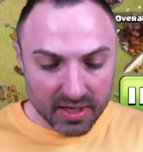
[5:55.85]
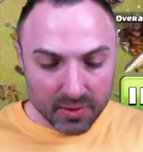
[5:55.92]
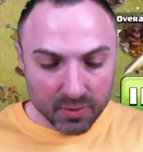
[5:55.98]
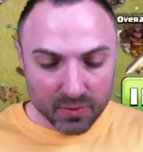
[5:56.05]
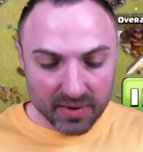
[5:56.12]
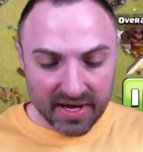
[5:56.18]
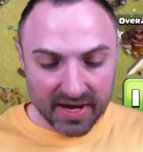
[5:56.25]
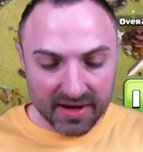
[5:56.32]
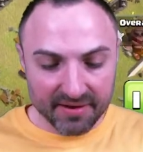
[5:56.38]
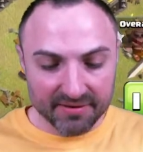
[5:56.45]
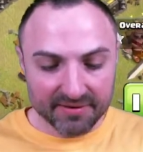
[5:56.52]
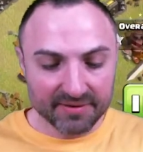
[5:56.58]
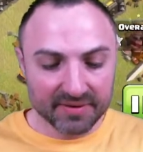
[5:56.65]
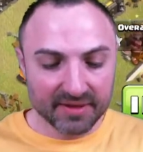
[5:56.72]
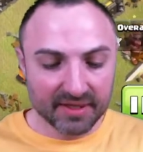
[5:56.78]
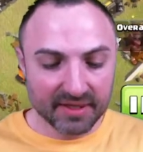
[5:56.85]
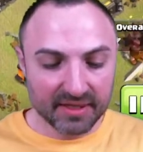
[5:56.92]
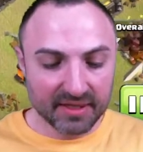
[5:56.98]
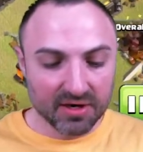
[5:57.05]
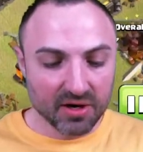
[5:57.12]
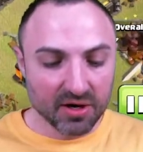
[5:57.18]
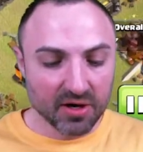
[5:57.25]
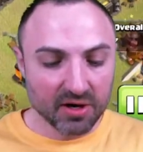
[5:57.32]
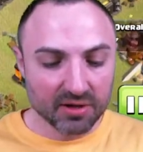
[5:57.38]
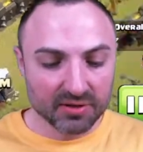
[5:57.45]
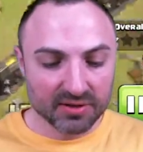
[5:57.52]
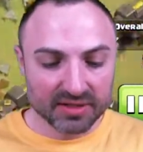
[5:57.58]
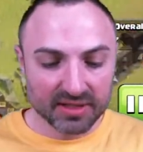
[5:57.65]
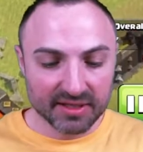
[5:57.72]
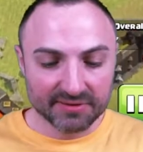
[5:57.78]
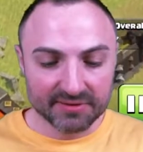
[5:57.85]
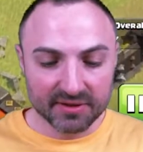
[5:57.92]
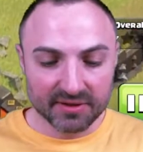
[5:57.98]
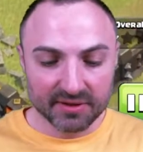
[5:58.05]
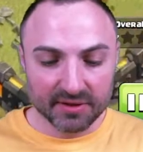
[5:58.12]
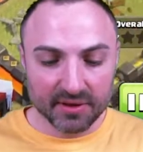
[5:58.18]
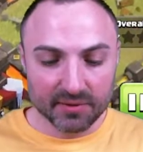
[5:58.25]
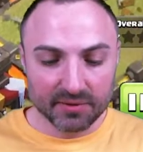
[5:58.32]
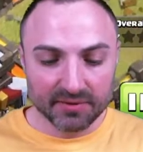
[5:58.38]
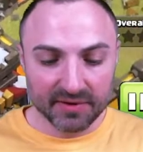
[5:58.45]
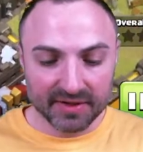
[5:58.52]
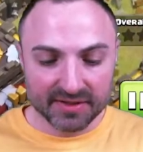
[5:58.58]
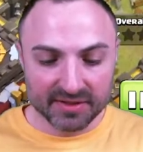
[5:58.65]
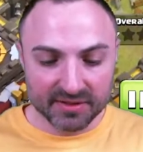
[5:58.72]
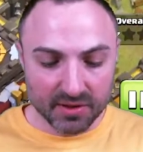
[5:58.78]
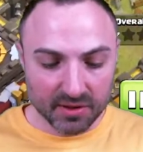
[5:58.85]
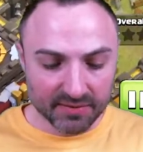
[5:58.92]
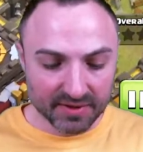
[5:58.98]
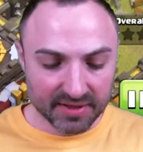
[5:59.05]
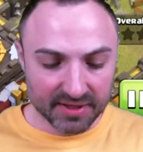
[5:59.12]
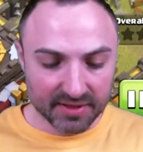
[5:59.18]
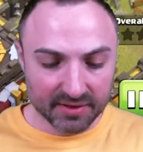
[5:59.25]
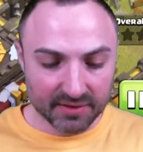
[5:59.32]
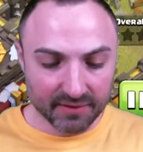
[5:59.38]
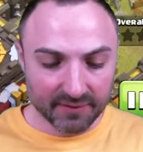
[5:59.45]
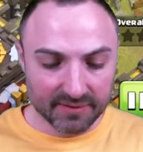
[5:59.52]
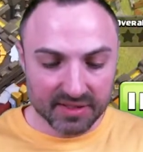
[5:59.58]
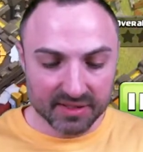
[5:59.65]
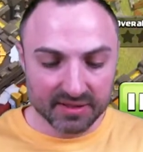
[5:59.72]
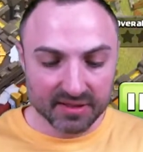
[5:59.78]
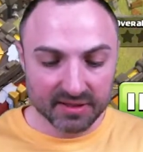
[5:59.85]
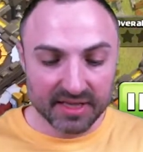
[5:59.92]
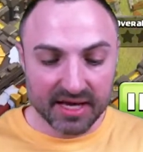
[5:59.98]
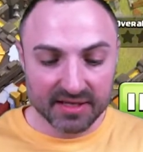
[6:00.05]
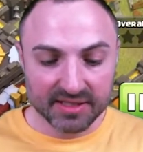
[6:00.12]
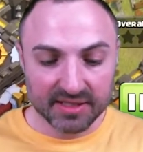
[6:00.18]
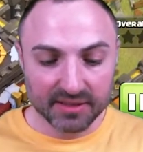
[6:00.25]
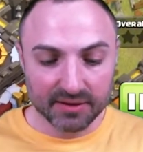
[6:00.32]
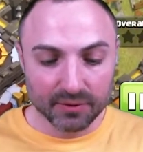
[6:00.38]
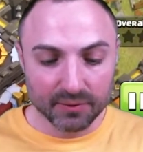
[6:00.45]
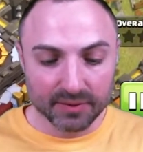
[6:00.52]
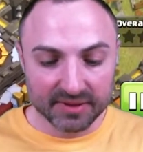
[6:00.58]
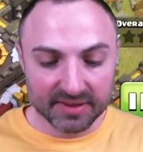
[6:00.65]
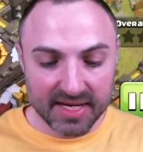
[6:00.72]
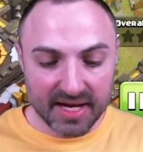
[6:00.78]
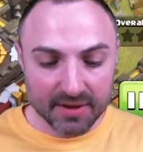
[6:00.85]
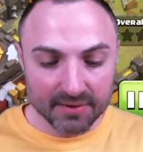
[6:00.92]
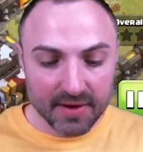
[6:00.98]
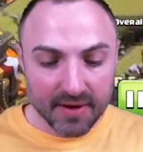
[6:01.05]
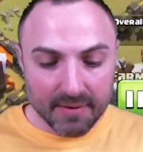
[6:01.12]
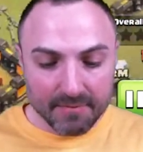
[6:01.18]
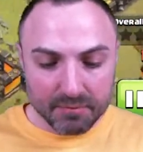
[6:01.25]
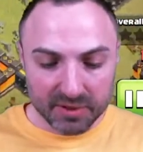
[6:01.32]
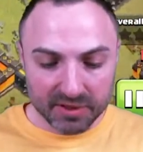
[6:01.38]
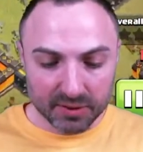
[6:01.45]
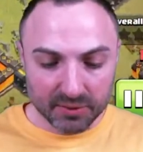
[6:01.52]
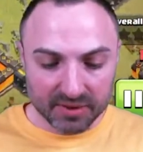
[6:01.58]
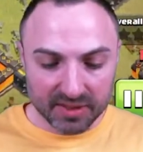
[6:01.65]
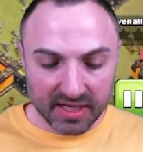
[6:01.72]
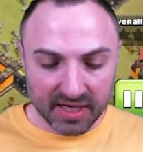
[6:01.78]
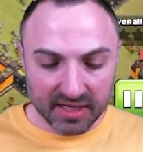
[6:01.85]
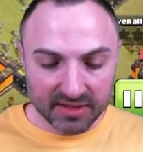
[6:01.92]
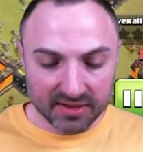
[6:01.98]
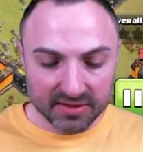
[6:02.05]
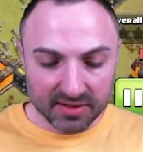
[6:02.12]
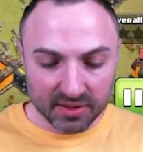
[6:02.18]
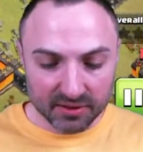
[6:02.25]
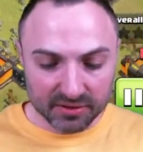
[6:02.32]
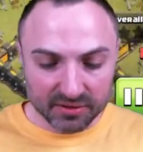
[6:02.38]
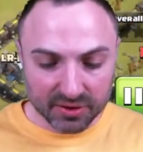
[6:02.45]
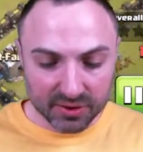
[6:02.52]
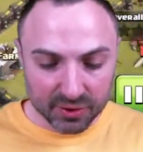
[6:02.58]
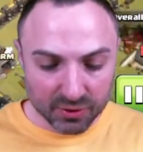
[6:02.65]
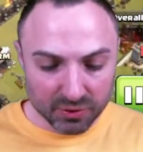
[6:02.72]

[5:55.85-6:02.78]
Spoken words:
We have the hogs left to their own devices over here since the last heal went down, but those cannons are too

··········

**Exercise details**
Return every record above exactly as written, but drop the pictures.

**Answer**
[5:55.85]
[5:55.92]
[5:55.98]
[5:56.05]
[5:56.12]
[5:56.18]
[5:56.25]
[5:56.32]
[5:56.38]
[5:56.45]
[5:56.52]
[5:56.58]
[5:56.65]
[5:56.72]
[5:56.78]
[5:56.85]
[5:56.92]
[5:56.98]
[5:57.05]
[5:57.12]
[5:57.18]
[5:57.25]
[5:57.32]
[5:57.38]
[5:57.45]
[5:57.52]
[5:57.58]
[5:57.65]
[5:57.72]
[5:57.78]
[5:57.85]
[5:57.92]
[5:57.98]
[5:58.05]
[5:58.12]
[5:58.18]
[5:58.25]
[5:58.32]
[5:58.38]
[5:58.45]
[5:58.52]
[5:58.58]
[5:58.65]
[5:58.72]
[5:58.78]
[5:58.85]
[5:58.92]
[5:58.98]
[5:59.05]
[5:59.12]
[5:59.18]
[5:59.25]
[5:59.32]
[5:59.38]
[5:59.45]
[5:59.52]
[5:59.58]
[5:59.65]
[5:59.72]
[5:59.78]
[5:59.85]
[5:59.92]
[5:59.98]
[6:00.05]
[6:00.12]
[6:00.18]
[6:00.25]
[6:00.32]
[6:00.38]
[6:00.45]
[6:00.52]
[6:00.58]
[6:00.65]
[6:00.72]
[6:00.78]
[6:00.85]
[6:00.92]
[6:00.98]
[6:01.05]
[6:01.12]
[6:01.18]
[6:01.25]
[6:01.32]
[6:01.38]
[6:01.45]
[6:01.52]
[6:01.58]
[6:01.65]
[6:01.72]
[6:01.78]
[6:01.85]
[6:01.92]
[6:01.98]
[6:02.05]
[6:02.12]
[6:02.18]
[6:02.25]
[6:02.32]
[6:02.38]
[6:02.45]
[6:02.52]
[6:02.58]
[6:02.65]
[6:02.72]

[5:55.85-6:02.78]
Spoken words:
We have the hogs left to their own devices over here since the last heal went down, but those cannons are too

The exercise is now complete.